Prior art recreational devices for permitting a person to fall from a predetermined high point down to a predetermined low point, are well known. Said devices, however, generally depend on the use of a slope, be it dry or provided with water for permitting the user to slip down along the same, although there are also a plurality of devices in which the users may jump and slip over a pipe of the type utilized by firemen. Up to the present time, however, with the only exception that will be described hereinbelow, there is no one single recreational device which may permit an absolutely free fall, that is, which may produce the thrill and sensation that the user is jumping into free space, inasmuch as most of the devices of the prior art are provided with means for permitting said falls without losing contact at any moment with a steady structure on which the users slip down. The sensation of a free fall is, as any psychologist may clearly affirm, absolutely different from a supported fall, whereby the thrill caused to the users by a free fall is of a totally distinct nature, and a device which may simulate an entirely free fall, may be very much more thrilling than those in which the falls are made in constant contact with a solid surface, or even than those in which the free fall is constantly arrested by the provision of elastic obstacles in the path of the falling user.
Up to the present time, no recreational device has been created in which the user may feel the sensation of an entirely free fall, although the device described and claimed in U.S. Pat.

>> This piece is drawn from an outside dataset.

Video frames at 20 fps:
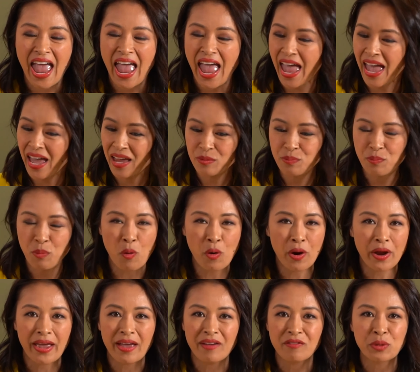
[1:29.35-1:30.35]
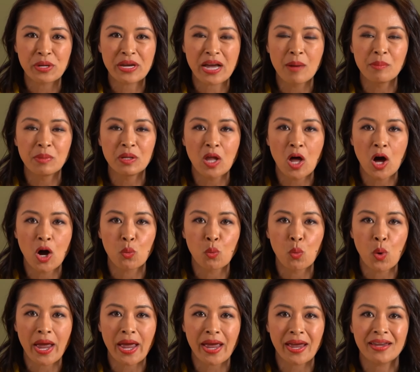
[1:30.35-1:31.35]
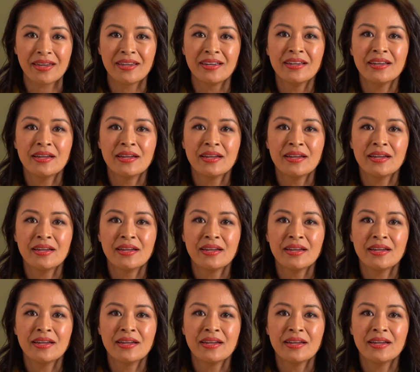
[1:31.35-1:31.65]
And boy, have we come a long way.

No. 4,535,983, assigned to the same assignee hereof, may be regarded as constituting a breakthrough towards the provision of this entirely new type of thrill. The recreational device of U.S. Pat. No. 4,535,983, comprises a housing within which a plurality of elastic bands is randomly arranged through a predetermined substantial height of said housing to permit the users to attain the sensation of a free fall which is constantly arrested by the bands, said bands being arranged such that they form an elastic network leaving spans between the bands which are sufficiently small to prevent a person jumping from the deck from passing through the network all the way down without bouncing on one or more of the elastic bands but with the elastic bands having an elasticity sufficient to permit persons to rebound on them as they fall from a higher level of bands to a lower level of bands, and with said bands arranged throughout at least a substantial part of the height of the housing.
The device of U.S. Pat. No. 4,535,983, on the other hand, also shows an embodiment wherein certain part of the bands may be arranged in the form of a horizontal net fixed in a frame which may be moved upwardly or downwardly to enhance the "free fall effect" of the device.
The main embodiment of the device of U.S. Pat. No. 4,535,983, however, does not provide the accurate sensation of a free fall; since the array of the bands which are randomly distributed throughout a substantial height of the housing, does not permit the said free fall, because the same is constantly arrested when the person is falling down through said arrangement of elastic bands.
The second embodiment of the invention of U.S. Pat. No. 4,535,983, on the other hand, only provides movable horizontal beds of elastic bands in addition to randomly distributed individual bands and, although the free fall of the user from said horizontal movable bed of elastic bands onto the randomly distributed elastic bands indeed causes the sensation of an entirely free fall, the remainder of the ride is as described above in connection with the main embodiment of the invention. On the other hand, U.S. Pat. No. 4,535,983 does not suggest any means for compensating the remarkable differences in the impacts caused by differences in the height of fall and/or in the body weight of the prospective users, since said patent only describes a horizontal net of elastic bands in combination with the array of randomly distributed elastic bands, but without providing means to effect said impact differential compensation, which causes that heavy persons falling onto said movable bed of bands from considerable heights from the deck may deflect the individual bands of said bed to an extent which may be regarded as inadmissible.
On the other hand, the device of U.S. Pat. No. 4,535,983, at least throughout the height comprising said randomly distributed individual elastic bands, may cause problems of entanglement of the bands with the human body falling therethrough, because as said human body is encountering individual bands to arrest the free fall, it is not until a sufficient number of bands is gathered that said arresting action may be performed, with the consequence that bands caught by the user at upper levels, will be considerably stretched and possibly entangled with the bands caught at lower levels, with the additional risk of frequent ruptures at the bands laying at said higher levels.